Your entire home should be a refuge that’s warm and toasty in the winter season and cool and comfortable in the summer. However, owners of some two-story homes find the upper floor is stubbornly hotter or colder than the first floor.
This could merely be due to the fact most thermostats in a house are on the first floor, which is where people spend the the majority of time—in the living room, kitchen, etc.—so it makes sense to set the temperature according to how it feels on the first floor.
However, temperature variations between the upstairs and downstairs could also be due to issues with your HVAC system. Some of these challenges can be fixed fairly quickly while others might call for more extensive and costly fixes. Here, the specialists at Bell Air Conditioning Inc will help you solve why the upstairs of your home is hotter than downstairs, or vice versa.
Why Is It Hot Upstairs?
The phenomenon of the upstairs of a two-story home feeling hotter than the downstairs can be chalked up to several factors. First, heat rises, so it’s normal for the second floor of a home to get hotter than the main floor. Not enough insulation in the attic or roof can exacerbate this issue by permitting heat transfer from the roof into the upstairs rooms.
Another common reason is that the air conditioner is not powerful enough to cool the entire home, causing it to struggle to cool the upstairs adequately.
To deal with these issues, homeowners could install more insulation in the attic and make sure their home has proper ventilation.

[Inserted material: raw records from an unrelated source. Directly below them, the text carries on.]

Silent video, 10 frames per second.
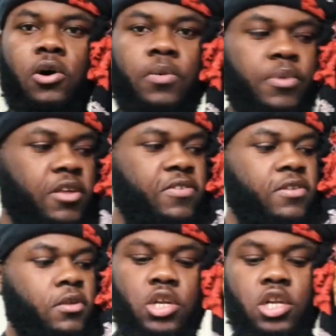up this,
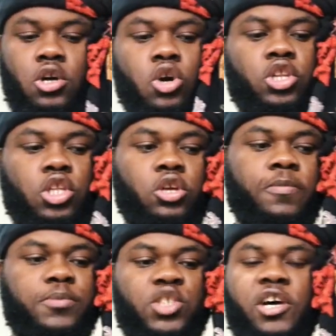then cut it up,
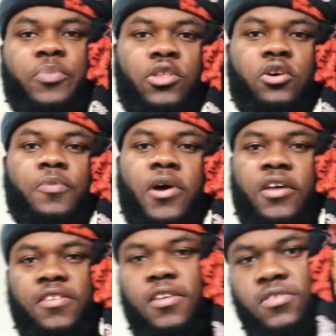chop it up,
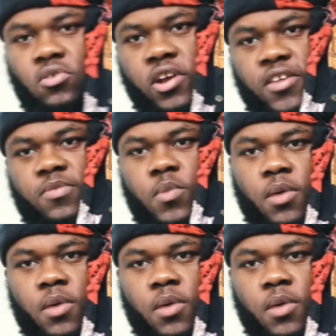cause seasoned rice me I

If there’s concern the air conditioner is the proper size for the home, call an experienced HVAC company like Bell Air Conditioning Inc inspect the unit. A qualified professional also can help select a unit that's better suited for your home if you require air conditioning installation or replacement.
Why Is My Upstairs Always Cold/Not Heating?
When the downstairs of your home is warm, but it’s very cold upstairs, that could result in an ice-cold night for anyone whose bedrooms are on the upper floor. The most prevalent causes of an upstairs not heating like it should are the insulation levels and the ductwork.
Inadequate insulation enables cold air to seep through the home’s attic or walls and contribute to heat loss, creating colder temperatures upstairs. It’s crucial to make sure your home has a solid, level layer of insulation in the attic and proper insulation in the walls to keep the cold out and the heat inside.
The ductwork in a home plays a critical role in disseminating conditioned air throughout different locations of the building. However, troubles with the ductwork can cause the upstairs being colder than the lower floor. A typical explanation for this is improper airflow balance. The ducts may not be the correct size or design, creating an uneven distribution of air between the floors. This can cause more warm air to flow downstairs, which creates insufficient airflow—which is the heated air—on the upper level.
Another possible issue with the ductwork is the location of the supply and return vents. If there are fewer vents on the upper story or they aren't well installed, it can restrict air circulation and cause inadequate heating or cooling. Also, leaks or gaps in the ductwork can cause air loss, decreasing the overall efficiency of the HVAC system and exacerbating the temperature difference.
To find out why the upstairs is colder than the downstairs, homeowners should hve their ductwork examined by trusted professionals like the team at Bell Air Conditioning Inc to identify any imbalances, leaks or inadequacies. Sealing leaks and adding additional vents or adjusting existing ones can help increase airflow and ensure a more even temperature balance between the upstairs and downstairs.
How You Can Fix a Hot or Cold Upstairs?
If your upstairs is hotter or colder than the rest of your house, an HVAC zoning system could be a highly effective solution.
An HVAC zoning system breaks the residence into distinct zones, which each have their own thermostat and damper system so the homeowner can customize the heating or cooling of each zone.
This system can be particularly effective in scenarios where the upstairs of a multi-story home is quite hot or really cold while the main floor is comfortable. By investing in a zoning system, homeowners can manage the temperature independently in each zone, allowing them to address specific hot or cold spots effectively.
To find out more about an HVAC zoning system in Temple/Belton , call Bell Air Conditioning Inc. We’ve developed and installed customized home comfort plans for many community members and are happy to show how an HVAC zoning system could enhance the comfort in your home.
Why Is it So Humid Upstairs?
In addition to the upper story being hotter or colder than the rest of the house, another issue in multi-floor homes is when the upstairs is more humid than downstairs.
A frequent cause for excess upper floor humidity is poor ventilation on the upper floor, which can result in higher humidity levels. As is often the case with temperature differences between floors, poor insulation or sealing in the attic or walls may allow warm, humid air from outdoors infiltrate the upstairs rooms. In addition, if there are any leaks or plumbing concerns on the upper floor, that can also cause excess moisture in that area of a home.
To manage humidity problems, homeowners can improve ventilation by getting fans or opening windows to promote airflow. Appropriate levels of insulation in the attic and better sealing the attic and walls can help prevent external moisture from entering the upstairs. Identifying and repairing any leaks or plumbing issues is also extremely important.
Depending on the levels of moisture found in the home, a whole-home dehumidifier could be another worthwhile tool to reduce humidity on the upper and lower floors.